(WHAT YOU ARE ASKED TO DO): The answer is the full set of records, given again exactly and without images.

** Opening RECORD EXTRACTS block **

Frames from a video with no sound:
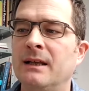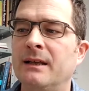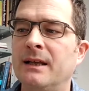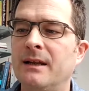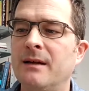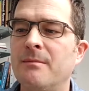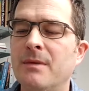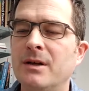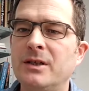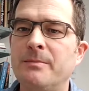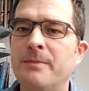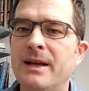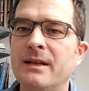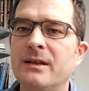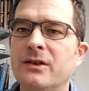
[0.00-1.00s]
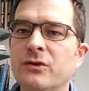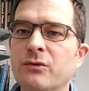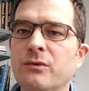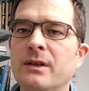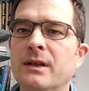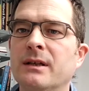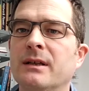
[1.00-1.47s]
are much better
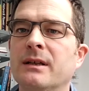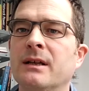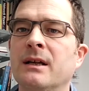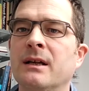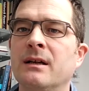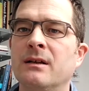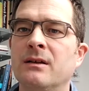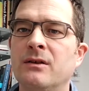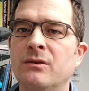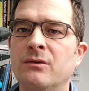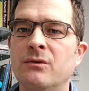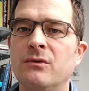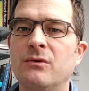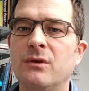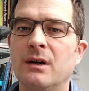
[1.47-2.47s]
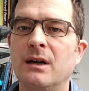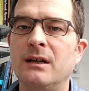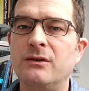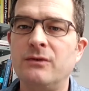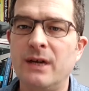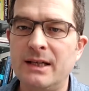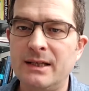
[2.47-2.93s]
suited to
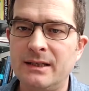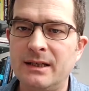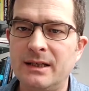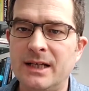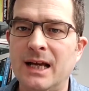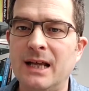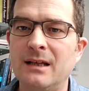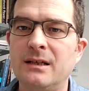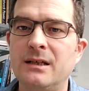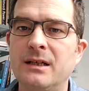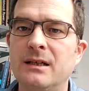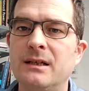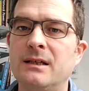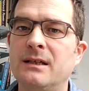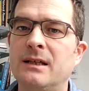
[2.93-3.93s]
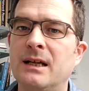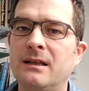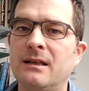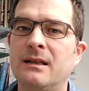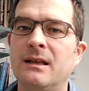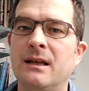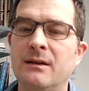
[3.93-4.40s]
address the challenges
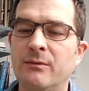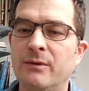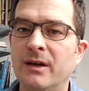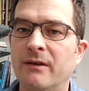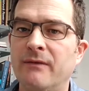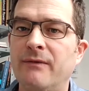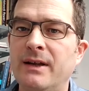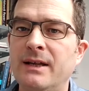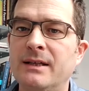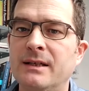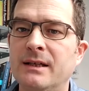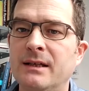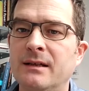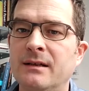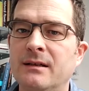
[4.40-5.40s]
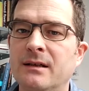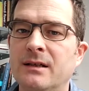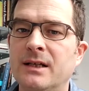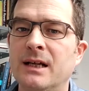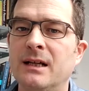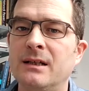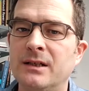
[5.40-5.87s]
that we are facing, the
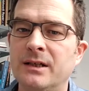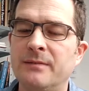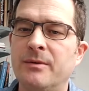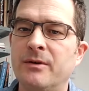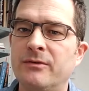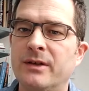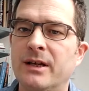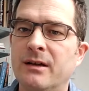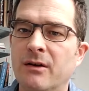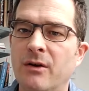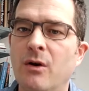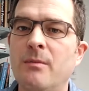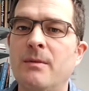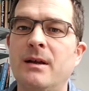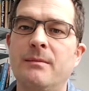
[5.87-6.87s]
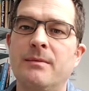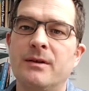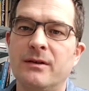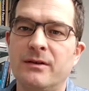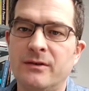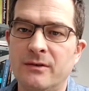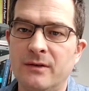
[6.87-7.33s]
challenges both economic
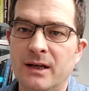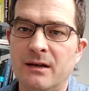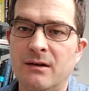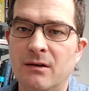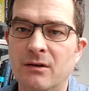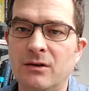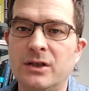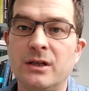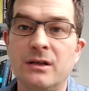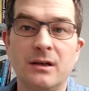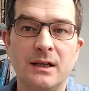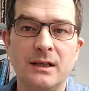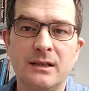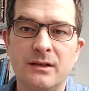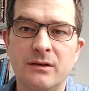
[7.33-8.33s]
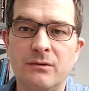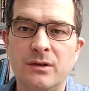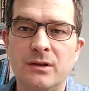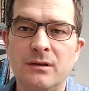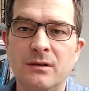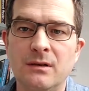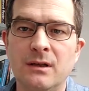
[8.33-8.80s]
but also ecological and
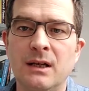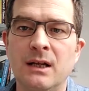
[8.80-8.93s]
social.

** Closing RECORD EXTRACTS block **

(OUTPUT OF THE EXERCISE):
Frames from a video with no sound:
[0.00-1.00s]
[1.00-1.47s]
are much better
[1.47-2.47s]
[2.47-2.93s]
suited to
[2.93-3.93s]
[3.93-4.40s]
address the challenges
[4.40-5.40s]
[5.40-5.87s]
that we are facing, the
[5.87-6.87s]
[6.87-7.33s]
challenges both economic
[7.33-8.33s]
[8.33-8.80s]
but also ecological and
[8.80-8.93s]
social.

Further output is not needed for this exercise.